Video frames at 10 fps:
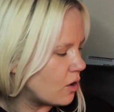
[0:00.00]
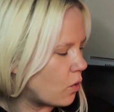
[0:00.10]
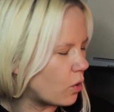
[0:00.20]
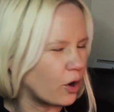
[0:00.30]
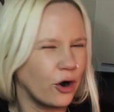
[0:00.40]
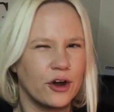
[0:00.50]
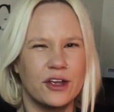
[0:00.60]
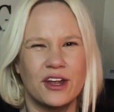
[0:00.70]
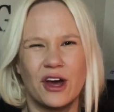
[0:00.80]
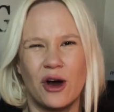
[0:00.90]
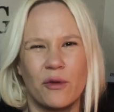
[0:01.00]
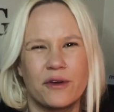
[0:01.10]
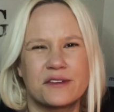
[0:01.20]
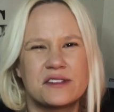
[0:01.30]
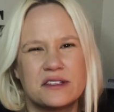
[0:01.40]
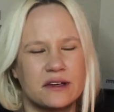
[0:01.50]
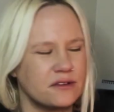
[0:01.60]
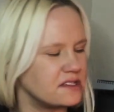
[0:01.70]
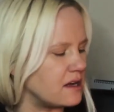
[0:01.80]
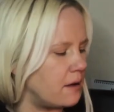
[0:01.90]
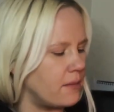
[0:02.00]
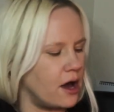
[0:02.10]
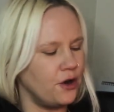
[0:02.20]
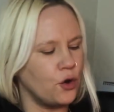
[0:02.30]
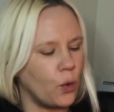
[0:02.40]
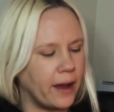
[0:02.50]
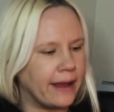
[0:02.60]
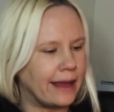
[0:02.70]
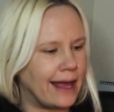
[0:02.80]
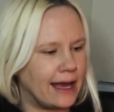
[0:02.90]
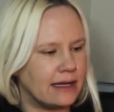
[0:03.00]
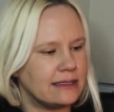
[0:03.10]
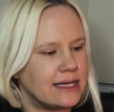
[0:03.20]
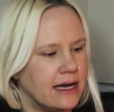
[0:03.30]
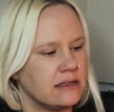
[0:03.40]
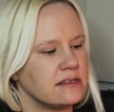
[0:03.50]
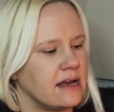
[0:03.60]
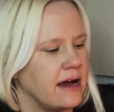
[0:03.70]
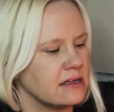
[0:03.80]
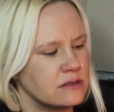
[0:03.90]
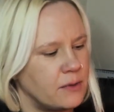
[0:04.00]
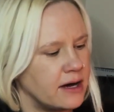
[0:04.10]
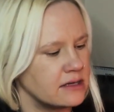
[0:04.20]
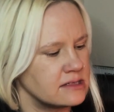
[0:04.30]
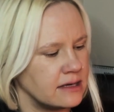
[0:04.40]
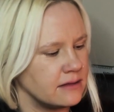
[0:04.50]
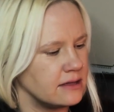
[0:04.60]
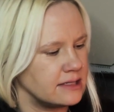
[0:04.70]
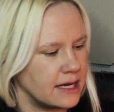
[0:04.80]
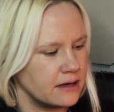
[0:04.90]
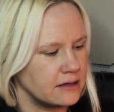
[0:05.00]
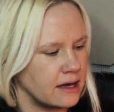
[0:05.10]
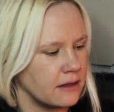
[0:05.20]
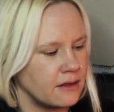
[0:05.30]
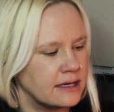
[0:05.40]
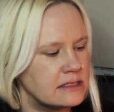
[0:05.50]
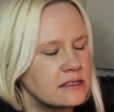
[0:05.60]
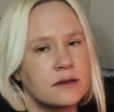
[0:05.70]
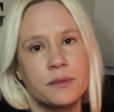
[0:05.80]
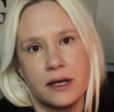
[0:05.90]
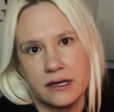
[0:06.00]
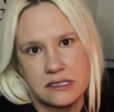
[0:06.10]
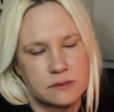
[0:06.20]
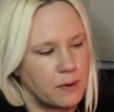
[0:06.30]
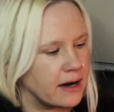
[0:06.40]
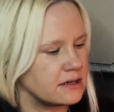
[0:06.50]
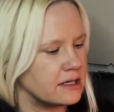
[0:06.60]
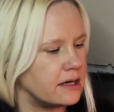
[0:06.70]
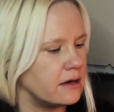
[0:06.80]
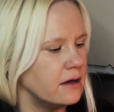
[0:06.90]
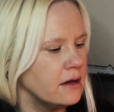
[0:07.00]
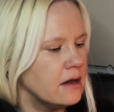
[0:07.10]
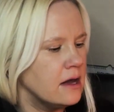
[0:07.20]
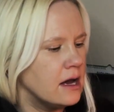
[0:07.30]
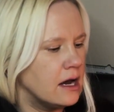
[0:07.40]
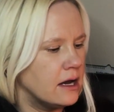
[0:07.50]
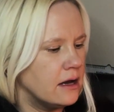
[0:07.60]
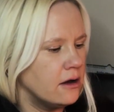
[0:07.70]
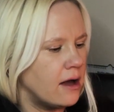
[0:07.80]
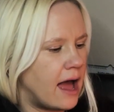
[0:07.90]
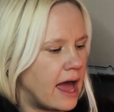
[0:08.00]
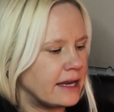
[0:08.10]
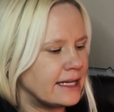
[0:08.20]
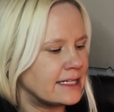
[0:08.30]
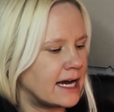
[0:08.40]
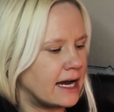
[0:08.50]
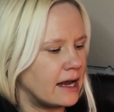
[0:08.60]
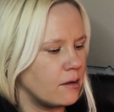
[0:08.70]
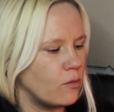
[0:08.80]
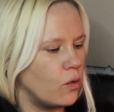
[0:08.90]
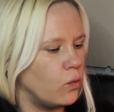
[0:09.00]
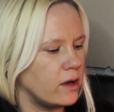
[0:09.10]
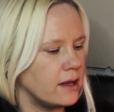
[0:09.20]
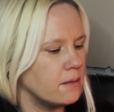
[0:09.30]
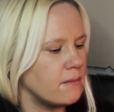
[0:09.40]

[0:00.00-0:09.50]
or, you know, there's still some annoying and tense aspects in the day-to-day. That's to be expected. Anytime we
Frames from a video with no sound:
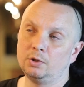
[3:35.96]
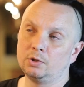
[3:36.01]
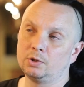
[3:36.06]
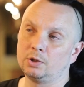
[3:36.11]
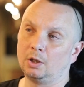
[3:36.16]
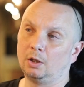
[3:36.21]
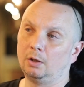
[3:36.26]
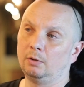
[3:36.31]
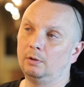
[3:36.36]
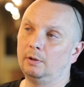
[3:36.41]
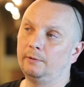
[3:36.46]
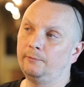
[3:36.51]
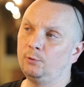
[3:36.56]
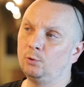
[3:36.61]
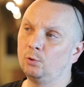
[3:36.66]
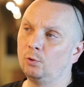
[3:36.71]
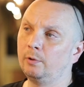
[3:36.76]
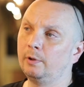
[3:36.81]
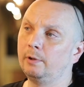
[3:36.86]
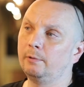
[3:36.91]
So if
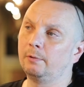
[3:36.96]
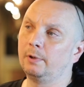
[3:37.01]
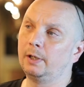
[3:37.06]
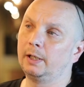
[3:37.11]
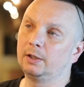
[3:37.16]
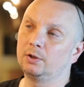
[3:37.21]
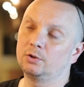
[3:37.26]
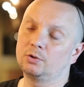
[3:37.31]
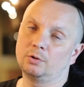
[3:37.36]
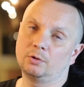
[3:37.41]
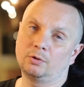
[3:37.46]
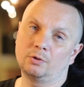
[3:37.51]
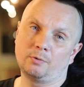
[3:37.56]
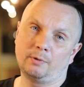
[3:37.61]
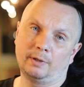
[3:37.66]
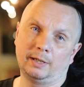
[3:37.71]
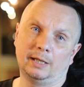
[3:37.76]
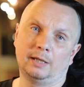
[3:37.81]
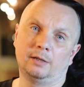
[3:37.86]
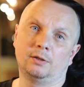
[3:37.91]
you're already running at sort of
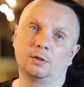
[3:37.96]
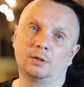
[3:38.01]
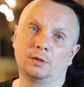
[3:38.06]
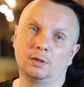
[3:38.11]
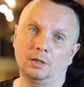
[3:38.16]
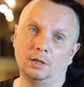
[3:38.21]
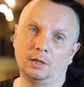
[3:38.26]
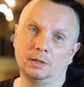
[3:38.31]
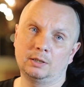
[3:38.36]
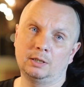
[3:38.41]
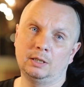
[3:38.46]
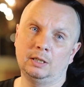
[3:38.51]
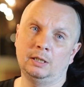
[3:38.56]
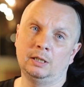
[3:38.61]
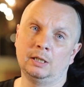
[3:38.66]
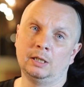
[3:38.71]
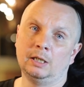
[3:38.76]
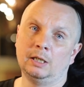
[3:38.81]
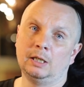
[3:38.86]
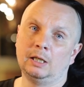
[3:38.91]
28 to 30,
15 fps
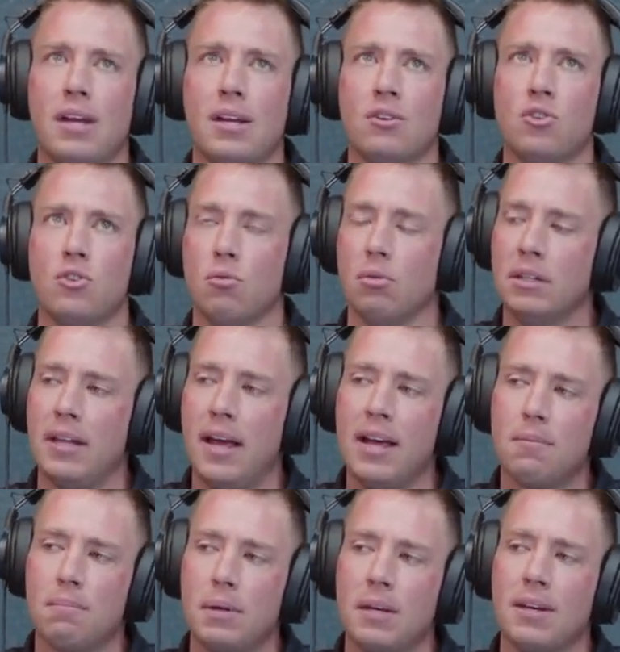enjoyed
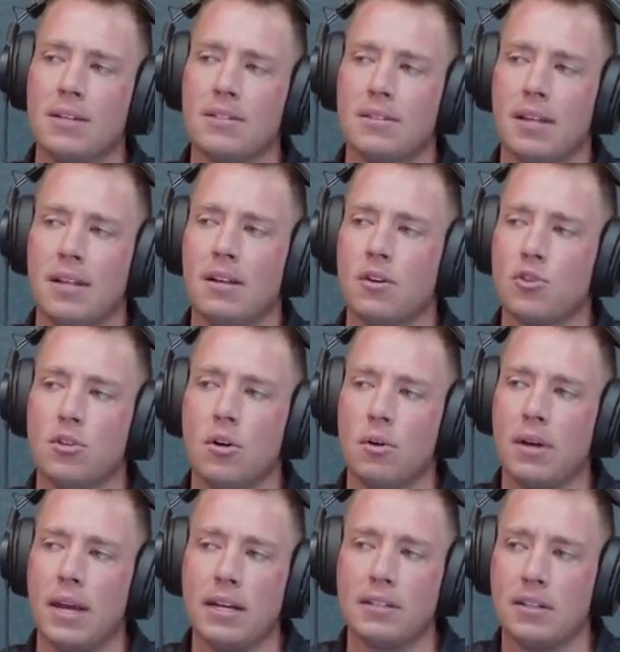that because then there's no
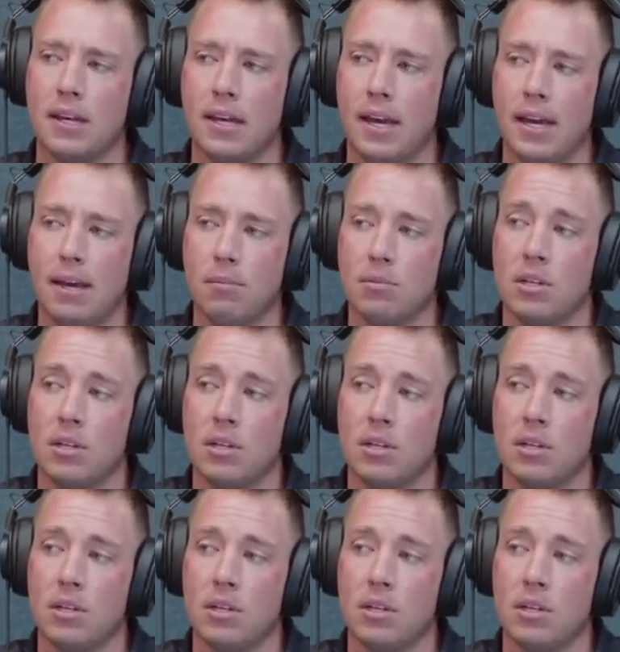guessing games.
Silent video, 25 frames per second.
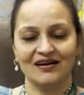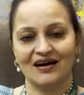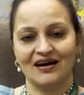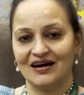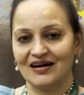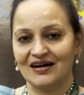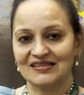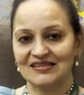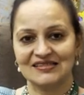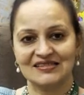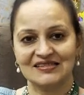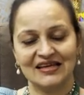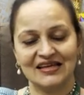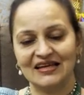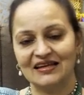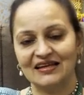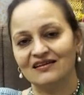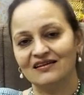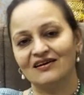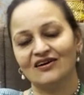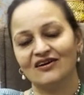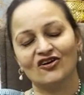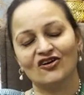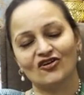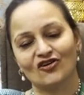are
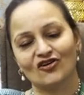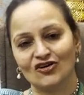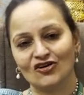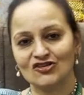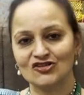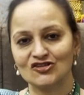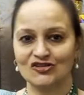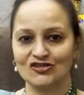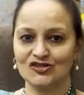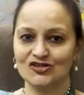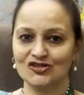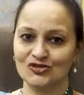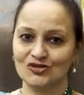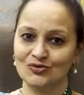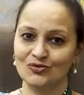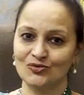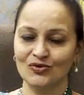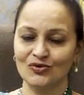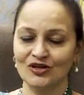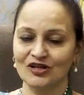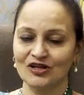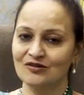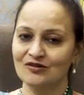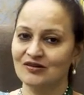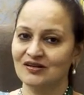seen across the school
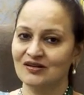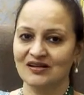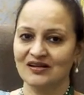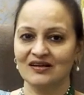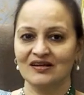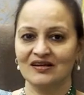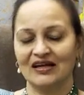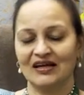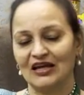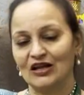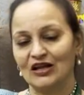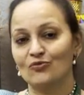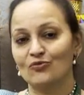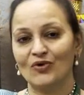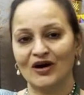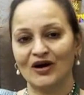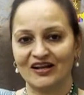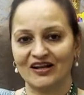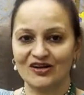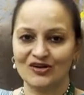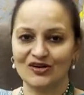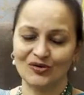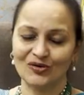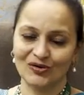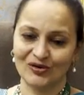in one
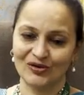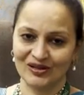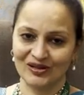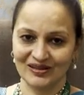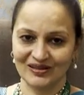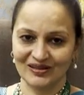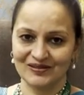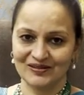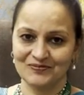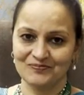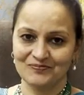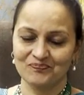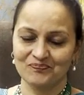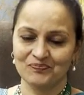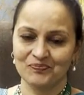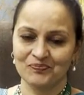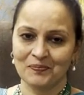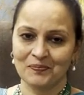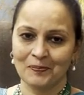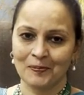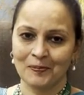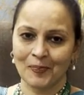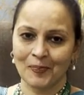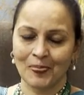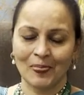and all.
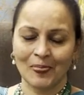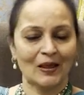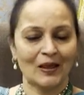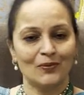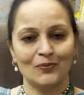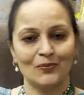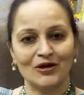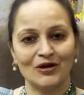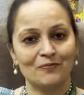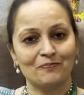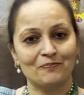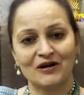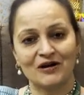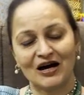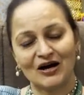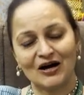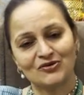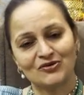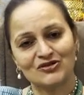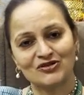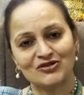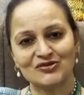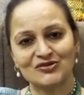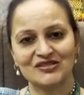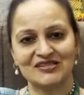We are
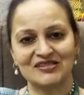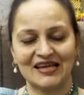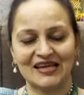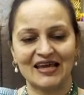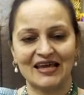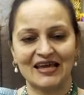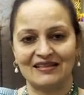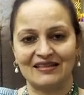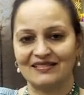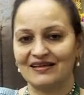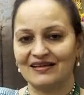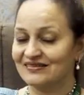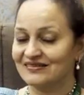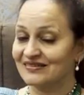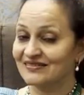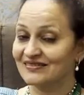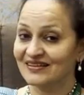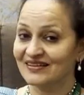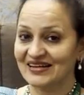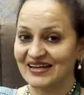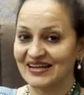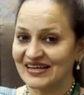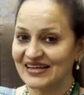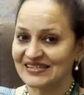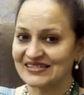proud to say that in the
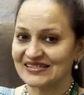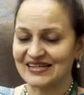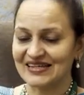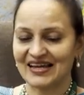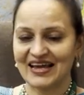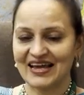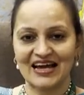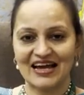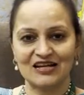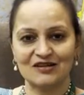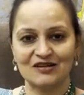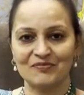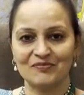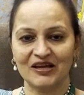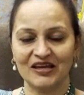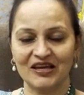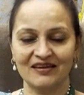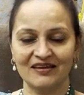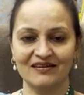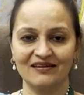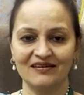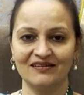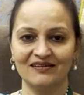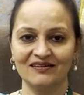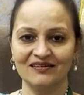next academic
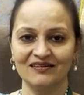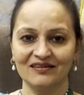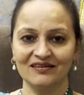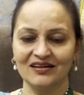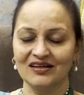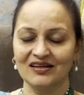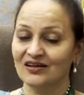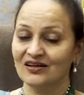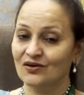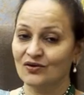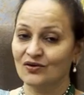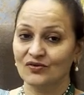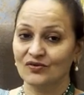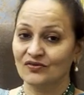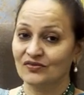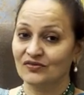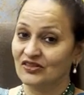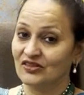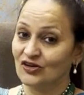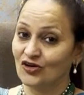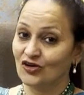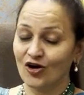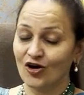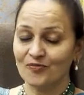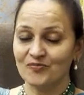year,
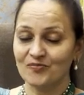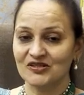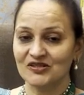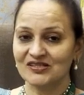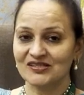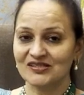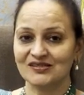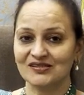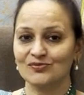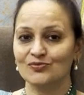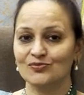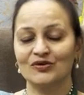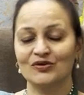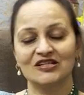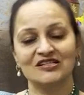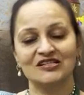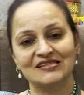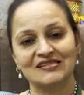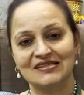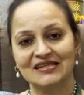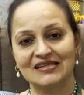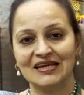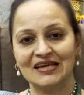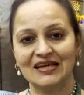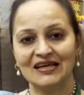the Orbis will
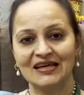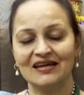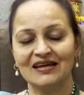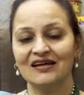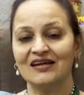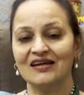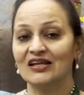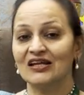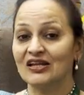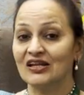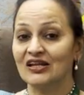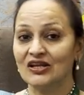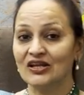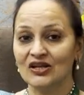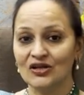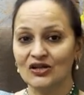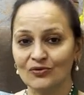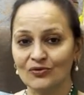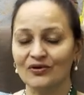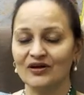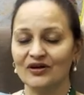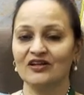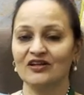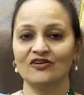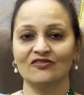see
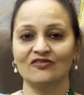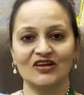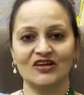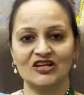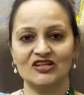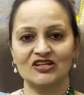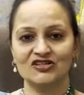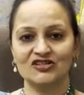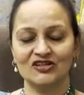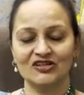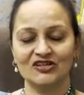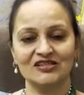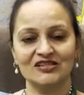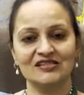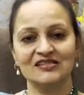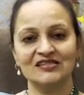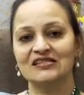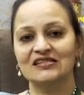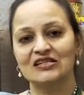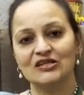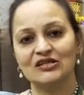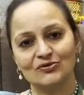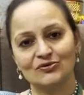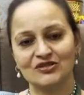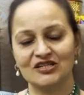new innovations,
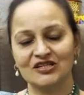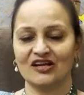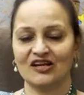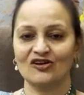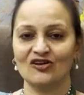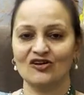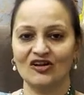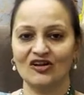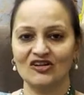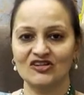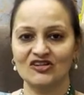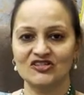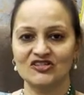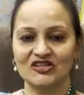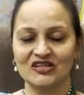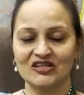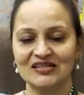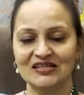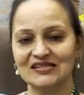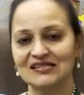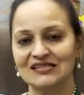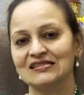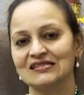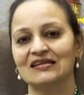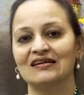new
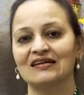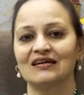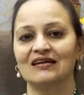technologies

> _Goal of the exercise_: Would you repeat the material exactly, keeping out any pictures?

> _Task solution_:
Video frames at 10 fps:
[0:00.00]
[0:00.10]
[0:00.20]
[0:00.30]
[0:00.40]
[0:00.50]
[0:00.60]
[0:00.70]
[0:00.80]
[0:00.90]
[0:01.00]
[0:01.10]
[0:01.20]
[0:01.30]
[0:01.40]
[0:01.50]
[0:01.60]
[0:01.70]
[0:01.80]
[0:01.90]
[0:02.00]
[0:02.10]
[0:02.20]
[0:02.30]
[0:02.40]
[0:02.50]
[0:02.60]
[0:02.70]
[0:02.80]
[0:02.90]
[0:03.00]
[0:03.10]
[0:03.20]
[0:03.30]
[0:03.40]
[0:03.50]
[0:03.60]
[0:03.70]
[0:03.80]
[0:03.90]
[0:04.00]
[0:04.10]
[0:04.20]
[0:04.30]
[0:04.40]
[0:04.50]
[0:04.60]
[0:04.70]
[0:04.80]
[0:04.90]
[0:05.00]
[0:05.10]
[0:05.20]
[0:05.30]
[0:05.40]
[0:05.50]
[0:05.60]
[0:05.70]
[0:05.80]
[0:05.90]
[0:06.00]
[0:06.10]
[0:06.20]
[0:06.30]
[0:06.40]
[0:06.50]
[0:06.60]
[0:06.70]
[0:06.80]
[0:06.90]
[0:07.00]
[0:07.10]
[0:07.20]
[0:07.30]
[0:07.40]
[0:07.50]
[0:07.60]
[0:07.70]
[0:07.80]
[0:07.90]
[0:08.00]
[0:08.10]
[0:08.20]
[0:08.30]
[0:08.40]
[0:08.50]
[0:08.60]
[0:08.70]
[0:08.80]
[0:08.90]
[0:09.00]
[0:09.10]
[0:09.20]
[0:09.30]
[0:09.40]

[0:00.00-0:09.50]
or, you know, there's still some annoying and tense aspects in the day-to-day. That's to be expected. Anytime we
Frames from a video with no sound:
[3:35.96]
[3:36.01]
[3:36.06]
[3:36.11]
[3:36.16]
[3:36.21]
[3:36.26]
[3:36.31]
[3:36.36]
[3:36.41]
[3:36.46]
[3:36.51]
[3:36.56]
[3:36.61]
[3:36.66]
[3:36.71]
[3:36.76]
[3:36.81]
[3:36.86]
[3:36.91]
So if
[3:36.96]
[3:37.01]
[3:37.06]
[3:37.11]
[3:37.16]
[3:37.21]
[3:37.26]
[3:37.31]
[3:37.36]
[3:37.41]
[3:37.46]
[3:37.51]
[3:37.56]
[3:37.61]
[3:37.66]
[3:37.71]
[3:37.76]
[3:37.81]
[3:37.86]
[3:37.91]
you're already running at sort of
[3:37.96]
[3:38.01]
[3:38.06]
[3:38.11]
[3:38.16]
[3:38.21]
[3:38.26]
[3:38.31]
[3:38.36]
[3:38.41]
[3:38.46]
[3:38.51]
[3:38.56]
[3:38.61]
[3:38.66]
[3:38.71]
[3:38.76]
[3:38.81]
[3:38.86]
[3:38.91]
28 to 30,
15 fps
enjoyed
that because then there's no
guessing games.
Silent video, 25 frames per second.
are
seen across the school
in one
and all.
We are
proud to say that in the
next academic
year,
the Orbis will
see
new innovations,
new
technologies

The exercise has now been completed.